娓靡靡。船夫们听得面迷神醉,魂不守舍,不自禁地脱衣相拥,耳鬓厮磨起来。
围观的人群哄堂大笑,乐不可支。王氏画舫趁势逆流而上,冲向对手。王凉米俏立船尾,手按玉箫,柔媚的箫音忽而变得凌厉尖锐,犹如万箭攒,密集射向潘安仁,令他疲于招架,无暇多顾。

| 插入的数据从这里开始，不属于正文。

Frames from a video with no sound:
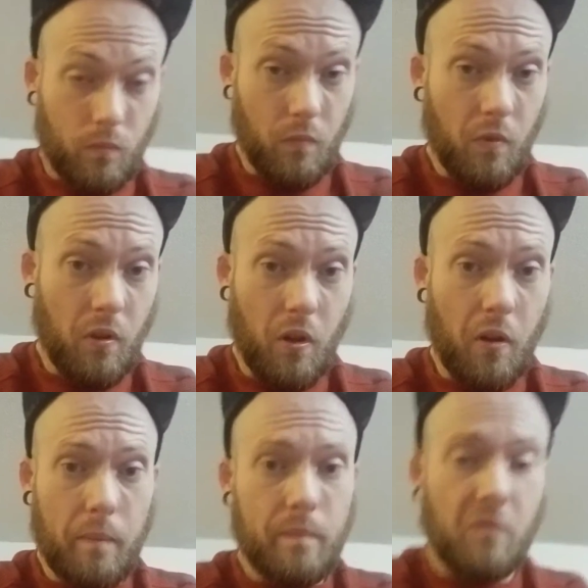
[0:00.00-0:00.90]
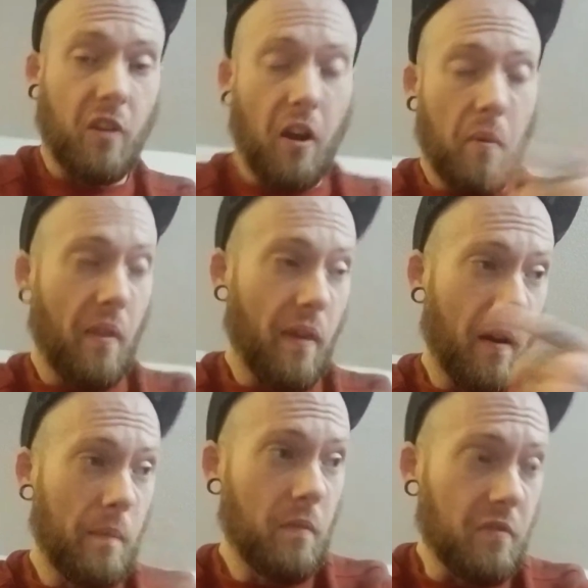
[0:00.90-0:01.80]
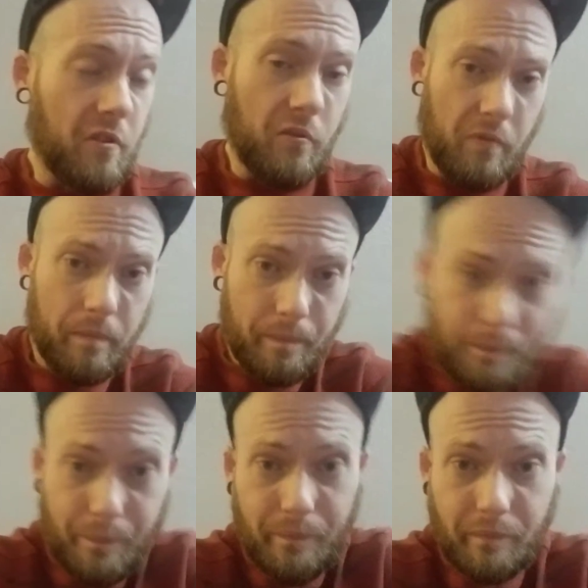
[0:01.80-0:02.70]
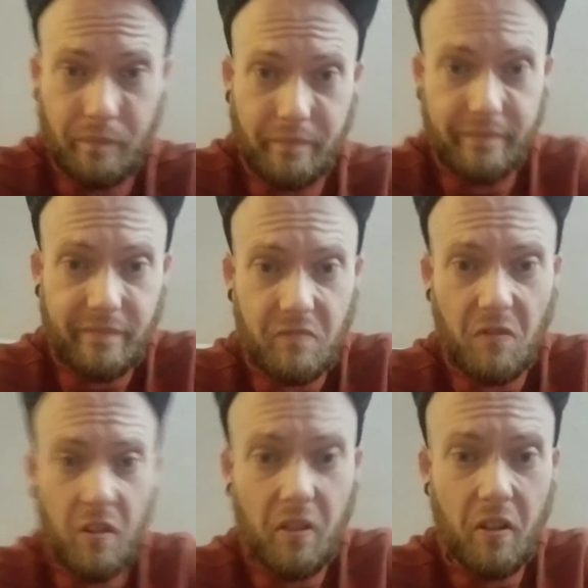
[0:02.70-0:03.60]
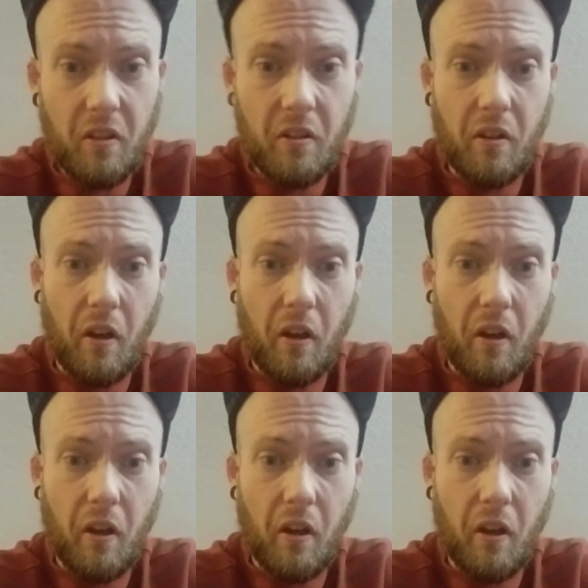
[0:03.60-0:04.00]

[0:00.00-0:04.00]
And sorry about that. Excuse me. And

刘伶身边那人沉声道:“王导好手段!音攻之术明修栈道,暗渡陈仓,竟将江底的岩礁暗中震起,撞破船底!王家那个小丫头也不错,一曲箫音已得几分鬼谷百艺的真味。”
刘伶打了个酒嗝:“小丫头还差得远哩。”
那人拍额笑道:“我倒忘了,刘伶兄你也是鬼谷传人,深得百艺中的饮之真味。”
随着王导一声长啸,波浪腾跃翻滚,裹住王氏画舫,形成一层汹涌水罩,悍然撞向谢氏画舫。“澎”的一声异响,还未接近对方,王氏画舫猛地一抖,船身大幅度倾斜,竟似也触礁破洞,船底进水。
四周爆出阵阵惊叹声,谁也未瞧出谢氏一方是何时动的手脚。刘伶身边那人略一沉吟,骇然叫道:“万变不离其宗?是谢氏那一门传子不传女,传嫡不传庶,千百年来无人修成的‘万变不离其宗’上古神通?”
刘伶乜斜了对方一眼:“你倒是好眼力。”
“万变不离其宗?”王导一边施法稳住船身,一边惊异地望向粗豪少年。
粗豪少年嘻嘻一笑,冲王凉米招招手:“万变不离其宗,不及妹妹心动。小凉米,我这一手帅不帅?喜不喜欢?”
“去死吧,你这臭嘴!”王凉米气得一跺脚,箫音宛如疾风骤雨,转而射向粗豪少年。后者张开双臂,挤眉弄眼:“打是疼,骂是爱。来吧,凉米妹妹,尽情地蹂躏我吧!”
观战众人早已炸开了锅:“谢大嘴练成了谢氏那门上古神通?”“你们懂什么?谢玄那小子虽然惫懒顽闹,没个正经,天赋却是奇佳。”“这下子,谢玄可把其它世家的小字辈都压下去了!”
“糟了!”醒过来的王敦攥紧拳头,涨红了脸,“谢大嘴这货太阴了,偷偷摸摸练成神通,难怪逼着我们撞浪哩!”
“贤弟,沉住气。古语有云,瓷玉不与瓦砾相碰,识时务者方为俊杰。”王献轻摇湘妃竹扇,扇上写着四个摇曳生姿的大字“急流勇退”。
“尔等为何长他人志气,灭自家威风?”王徽一拂衣袖,神色凛然,“须知我琅琊王氏男儿,宁为玉碎,不为瓦全!”
二人脸露惭色,王徽望向天空掠过的一片浮云,悠悠说道:“二位弟弟均是王氏瓷玉,为兄甘做瓦砾,为你们出谋划策,料理后事。”
此时,两艘画舫业已稳住平衡,各以术法封住船底漏洞,彼此来回游走,寻觅对手破绽。一道道江流被操控而起,升腾拍击,在半空千变万化,频频相撞,掀起无数狂风巨浪。
蛇牙峡外,一艘挂着商号旗帜的楼船缓缓驶来,由远而近。潘安仁目光一闪,暗掐术诀,画舫突然鱼跃而起,向前急冲,恰好撞上被王导催动的浪墙。
轰然一声,谢氏画舫被浪头撞歪,船头一扭,失控般地向商船冲去。